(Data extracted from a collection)
---
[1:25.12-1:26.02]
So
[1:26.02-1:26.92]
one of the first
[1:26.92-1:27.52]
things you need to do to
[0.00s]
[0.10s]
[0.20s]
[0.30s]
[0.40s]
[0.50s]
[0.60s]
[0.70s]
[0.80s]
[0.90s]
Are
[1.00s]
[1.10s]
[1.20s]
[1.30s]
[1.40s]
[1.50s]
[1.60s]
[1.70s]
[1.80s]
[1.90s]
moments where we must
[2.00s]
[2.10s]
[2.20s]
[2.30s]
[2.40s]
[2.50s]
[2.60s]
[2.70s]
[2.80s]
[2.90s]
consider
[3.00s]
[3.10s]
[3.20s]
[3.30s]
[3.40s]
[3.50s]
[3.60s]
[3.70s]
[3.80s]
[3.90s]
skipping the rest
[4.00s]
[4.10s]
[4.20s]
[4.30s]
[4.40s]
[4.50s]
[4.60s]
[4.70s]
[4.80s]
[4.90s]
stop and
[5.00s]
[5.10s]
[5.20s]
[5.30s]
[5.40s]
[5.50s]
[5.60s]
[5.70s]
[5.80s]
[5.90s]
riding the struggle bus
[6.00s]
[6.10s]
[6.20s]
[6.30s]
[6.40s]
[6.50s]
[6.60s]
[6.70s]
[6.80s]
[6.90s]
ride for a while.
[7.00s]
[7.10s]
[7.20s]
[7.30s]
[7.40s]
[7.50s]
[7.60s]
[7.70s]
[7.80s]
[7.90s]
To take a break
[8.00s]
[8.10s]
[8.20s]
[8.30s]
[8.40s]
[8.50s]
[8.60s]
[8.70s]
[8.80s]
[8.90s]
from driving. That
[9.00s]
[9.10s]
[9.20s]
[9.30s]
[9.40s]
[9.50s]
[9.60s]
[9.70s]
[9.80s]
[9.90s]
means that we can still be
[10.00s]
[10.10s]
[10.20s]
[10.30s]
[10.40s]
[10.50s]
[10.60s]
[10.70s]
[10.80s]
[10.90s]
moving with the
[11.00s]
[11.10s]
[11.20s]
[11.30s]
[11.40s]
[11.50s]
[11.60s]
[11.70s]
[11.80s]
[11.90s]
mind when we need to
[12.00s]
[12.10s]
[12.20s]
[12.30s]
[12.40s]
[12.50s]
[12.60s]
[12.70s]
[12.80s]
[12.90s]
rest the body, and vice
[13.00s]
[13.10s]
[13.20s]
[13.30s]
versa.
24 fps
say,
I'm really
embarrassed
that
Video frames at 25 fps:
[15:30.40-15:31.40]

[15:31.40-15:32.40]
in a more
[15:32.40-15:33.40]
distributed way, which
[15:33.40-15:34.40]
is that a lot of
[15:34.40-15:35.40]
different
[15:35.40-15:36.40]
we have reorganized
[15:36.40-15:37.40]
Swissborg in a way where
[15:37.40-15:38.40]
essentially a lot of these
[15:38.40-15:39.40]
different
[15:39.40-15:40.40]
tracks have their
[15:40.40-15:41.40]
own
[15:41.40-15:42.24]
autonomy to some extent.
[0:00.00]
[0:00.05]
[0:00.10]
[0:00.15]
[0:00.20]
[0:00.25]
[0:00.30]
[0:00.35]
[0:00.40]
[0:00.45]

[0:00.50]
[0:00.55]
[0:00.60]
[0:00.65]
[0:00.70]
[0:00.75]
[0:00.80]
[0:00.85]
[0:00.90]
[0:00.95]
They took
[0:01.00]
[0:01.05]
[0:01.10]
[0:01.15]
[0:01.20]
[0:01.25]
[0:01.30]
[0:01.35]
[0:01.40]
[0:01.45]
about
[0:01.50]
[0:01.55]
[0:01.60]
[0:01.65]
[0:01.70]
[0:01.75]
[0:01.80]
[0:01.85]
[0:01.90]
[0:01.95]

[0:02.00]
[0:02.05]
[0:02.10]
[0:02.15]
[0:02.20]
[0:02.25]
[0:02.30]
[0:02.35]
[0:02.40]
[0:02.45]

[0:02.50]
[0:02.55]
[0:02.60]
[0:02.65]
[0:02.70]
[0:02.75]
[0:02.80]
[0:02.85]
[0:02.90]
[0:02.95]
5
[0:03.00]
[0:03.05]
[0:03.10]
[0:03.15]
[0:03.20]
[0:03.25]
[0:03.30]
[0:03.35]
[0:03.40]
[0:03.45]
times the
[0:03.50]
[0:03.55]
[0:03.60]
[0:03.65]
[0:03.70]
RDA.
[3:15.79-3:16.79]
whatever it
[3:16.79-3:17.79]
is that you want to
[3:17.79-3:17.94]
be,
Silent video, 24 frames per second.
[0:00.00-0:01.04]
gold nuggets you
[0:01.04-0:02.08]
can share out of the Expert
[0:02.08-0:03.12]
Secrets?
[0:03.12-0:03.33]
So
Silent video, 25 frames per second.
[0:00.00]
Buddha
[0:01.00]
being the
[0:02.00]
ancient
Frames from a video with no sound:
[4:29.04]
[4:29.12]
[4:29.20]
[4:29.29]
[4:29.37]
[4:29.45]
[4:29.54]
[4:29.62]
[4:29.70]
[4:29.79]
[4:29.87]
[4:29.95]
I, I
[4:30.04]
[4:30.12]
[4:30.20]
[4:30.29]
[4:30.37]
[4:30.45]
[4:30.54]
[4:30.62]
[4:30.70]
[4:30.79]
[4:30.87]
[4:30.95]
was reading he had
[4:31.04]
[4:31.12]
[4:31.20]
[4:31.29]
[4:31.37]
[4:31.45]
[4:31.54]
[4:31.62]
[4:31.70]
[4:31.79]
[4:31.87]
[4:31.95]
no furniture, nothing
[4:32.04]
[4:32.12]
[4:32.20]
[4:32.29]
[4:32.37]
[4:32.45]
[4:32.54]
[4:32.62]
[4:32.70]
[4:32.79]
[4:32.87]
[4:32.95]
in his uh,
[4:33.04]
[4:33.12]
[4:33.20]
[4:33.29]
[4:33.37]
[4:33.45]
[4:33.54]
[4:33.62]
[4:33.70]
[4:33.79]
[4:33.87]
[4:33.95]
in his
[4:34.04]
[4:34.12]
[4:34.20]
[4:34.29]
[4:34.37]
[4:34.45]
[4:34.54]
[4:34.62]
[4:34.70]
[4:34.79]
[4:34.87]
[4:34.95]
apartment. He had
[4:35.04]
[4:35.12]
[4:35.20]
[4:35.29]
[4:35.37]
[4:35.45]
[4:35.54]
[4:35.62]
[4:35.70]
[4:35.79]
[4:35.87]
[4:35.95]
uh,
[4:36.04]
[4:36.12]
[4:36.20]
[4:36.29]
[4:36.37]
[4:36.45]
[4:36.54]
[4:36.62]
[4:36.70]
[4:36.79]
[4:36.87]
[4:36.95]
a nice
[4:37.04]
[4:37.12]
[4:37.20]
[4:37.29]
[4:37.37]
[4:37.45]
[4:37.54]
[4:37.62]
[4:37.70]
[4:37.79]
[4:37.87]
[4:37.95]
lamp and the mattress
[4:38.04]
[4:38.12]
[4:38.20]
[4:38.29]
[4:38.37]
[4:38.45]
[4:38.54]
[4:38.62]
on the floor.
---
What to do: Reproduce the data exactly. Keep every line intact.

Response for this exercise:
[1:25.12-1:26.02]
So
[1:26.02-1:26.92]
one of the first
[1:26.92-1:27.52]
things you need to do to
[0.00s]
[0.10s]
[0.20s]
[0.30s]
[0.40s]
[0.50s]
[0.60s]
[0.70s]
[0.80s]
[0.90s]
Are
[1.00s]
[1.10s]
[1.20s]
[1.30s]
[1.40s]
[1.50s]
[1.60s]
[1.70s]
[1.80s]
[1.90s]
moments where we must
[2.00s]
[2.10s]
[2.20s]
[2.30s]
[2.40s]
[2.50s]
[2.60s]
[2.70s]
[2.80s]
[2.90s]
consider
[3.00s]
[3.10s]
[3.20s]
[3.30s]
[3.40s]
[3.50s]
[3.60s]
[3.70s]
[3.80s]
[3.90s]
skipping the rest
[4.00s]
[4.10s]
[4.20s]
[4.30s]
[4.40s]
[4.50s]
[4.60s]
[4.70s]
[4.80s]
[4.90s]
stop and
[5.00s]
[5.10s]
[5.20s]
[5.30s]
[5.40s]
[5.50s]
[5.60s]
[5.70s]
[5.80s]
[5.90s]
riding the struggle bus
[6.00s]
[6.10s]
[6.20s]
[6.30s]
[6.40s]
[6.50s]
[6.60s]
[6.70s]
[6.80s]
[6.90s]
ride for a while.
[7.00s]
[7.10s]
[7.20s]
[7.30s]
[7.40s]
[7.50s]
[7.60s]
[7.70s]
[7.80s]
[7.90s]
To take a break
[8.00s]
[8.10s]
[8.20s]
[8.30s]
[8.40s]
[8.50s]
[8.60s]
[8.70s]
[8.80s]
[8.90s]
from driving. That
[9.00s]
[9.10s]
[9.20s]
[9.30s]
[9.40s]
[9.50s]
[9.60s]
[9.70s]
[9.80s]
[9.90s]
means that we can still be
[10.00s]
[10.10s]
[10.20s]
[10.30s]
[10.40s]
[10.50s]
[10.60s]
[10.70s]
[10.80s]
[10.90s]
moving with the
[11.00s]
[11.10s]
[11.20s]
[11.30s]
[11.40s]
[11.50s]
[11.60s]
[11.70s]
[11.80s]
[11.90s]
mind when we need to
[12.00s]
[12.10s]
[12.20s]
[12.30s]
[12.40s]
[12.50s]
[12.60s]
[12.70s]
[12.80s]
[12.90s]
rest the body, and vice
[13.00s]
[13.10s]
[13.20s]
[13.30s]
versa.
24 fps
say,
I'm really
embarrassed
that
Video frames at 25 fps:
[15:30.40-15:31.40]

[15:31.40-15:32.40]
in a more
[15:32.40-15:33.40]
distributed way, which
[15:33.40-15:34.40]
is that a lot of
[15:34.40-15:35.40]
different
[15:35.40-15:36.40]
we have reorganized
[15:36.40-15:37.40]
Swissborg in a way where
[15:37.40-15:38.40]
essentially a lot of these
[15:38.40-15:39.40]
different
[15:39.40-15:40.40]
tracks have their
[15:40.40-15:41.40]
own
[15:41.40-15:42.24]
autonomy to some extent.
[0:00.00]
[0:00.05]
[0:00.10]
[0:00.15]
[0:00.20]
[0:00.25]
[0:00.30]
[0:00.35]
[0:00.40]
[0:00.45]

[0:00.50]
[0:00.55]
[0:00.60]
[0:00.65]
[0:00.70]
[0:00.75]
[0:00.80]
[0:00.85]
[0:00.90]
[0:00.95]
They took
[0:01.00]
[0:01.05]
[0:01.10]
[0:01.15]
[0:01.20]
[0:01.25]
[0:01.30]
[0:01.35]
[0:01.40]
[0:01.45]
about
[0:01.50]
[0:01.55]
[0:01.60]
[0:01.65]
[0:01.70]
[0:01.75]
[0:01.80]
[0:01.85]
[0:01.90]
[0:01.95]

[0:02.00]
[0:02.05]
[0:02.10]
[0:02.15]
[0:02.20]
[0:02.25]
[0:02.30]
[0:02.35]
[0:02.40]
[0:02.45]

[0:02.50]
[0:02.55]
[0:02.60]
[0:02.65]
[0:02.70]
[0:02.75]
[0:02.80]
[0:02.85]
[0:02.90]
[0:02.95]
5
[0:03.00]
[0:03.05]
[0:03.10]
[0:03.15]
[0:03.20]
[0:03.25]
[0:03.30]
[0:03.35]
[0:03.40]
[0:03.45]
times the
[0:03.50]
[0:03.55]
[0:03.60]
[0:03.65]
[0:03.70]
RDA.
[3:15.79-3:16.79]
whatever it
[3:16.79-3:17.79]
is that you want to
[3:17.79-3:17.94]
be,
Silent video, 24 frames per second.
[0:00.00-0:01.04]
gold nuggets you
[0:01.04-0:02.08]
can share out of the Expert
[0:02.08-0:03.12]
Secrets?
[0:03.12-0:03.33]
So
Silent video, 25 frames per second.
[0:00.00]
Buddha
[0:01.00]
being the
[0:02.00]
ancient
Frames from a video with no sound:
[4:29.04]
[4:29.12]
[4:29.20]
[4:29.29]
[4:29.37]
[4:29.45]
[4:29.54]
[4:29.62]
[4:29.70]
[4:29.79]
[4:29.87]
[4:29.95]
I, I
[4:30.04]
[4:30.12]
[4:30.20]
[4:30.29]
[4:30.37]
[4:30.45]
[4:30.54]
[4:30.62]
[4:30.70]
[4:30.79]
[4:30.87]
[4:30.95]
was reading he had
[4:31.04]
[4:31.12]
[4:31.20]
[4:31.29]
[4:31.37]
[4:31.45]
[4:31.54]
[4:31.62]
[4:31.70]
[4:31.79]
[4:31.87]
[4:31.95]
no furniture, nothing
[4:32.04]
[4:32.12]
[4:32.20]
[4:32.29]
[4:32.37]
[4:32.45]
[4:32.54]
[4:32.62]
[4:32.70]
[4:32.79]
[4:32.87]
[4:32.95]
in his uh,
[4:33.04]
[4:33.12]
[4:33.20]
[4:33.29]
[4:33.37]
[4:33.45]
[4:33.54]
[4:33.62]
[4:33.70]
[4:33.79]
[4:33.87]
[4:33.95]
in his
[4:34.04]
[4:34.12]
[4:34.20]
[4:34.29]
[4:34.37]
[4:34.45]
[4:34.54]
[4:34.62]
[4:34.70]
[4:34.79]
[4:34.87]
[4:34.95]
apartment. He had
[4:35.04]
[4:35.12]
[4:35.20]
[4:35.29]
[4:35.37]
[4:35.45]
[4:35.54]
[4:35.62]
[4:35.70]
[4:35.79]
[4:35.87]
[4:35.95]
uh,
[4:36.04]
[4:36.12]
[4:36.20]
[4:36.29]
[4:36.37]
[4:36.45]
[4:36.54]
[4:36.62]
[4:36.70]
[4:36.79]
[4:36.87]
[4:36.95]
a nice
[4:37.04]
[4:37.12]
[4:37.20]
[4:37.29]
[4:37.37]
[4:37.45]
[4:37.54]
[4:37.62]
[4:37.70]
[4:37.79]
[4:37.87]
[4:37.95]
lamp and the mattress
[4:38.04]
[4:38.12]
[4:38.20]
[4:38.29]
[4:38.37]
[4:38.45]
[4:38.54]
[4:38.62]
on the floor.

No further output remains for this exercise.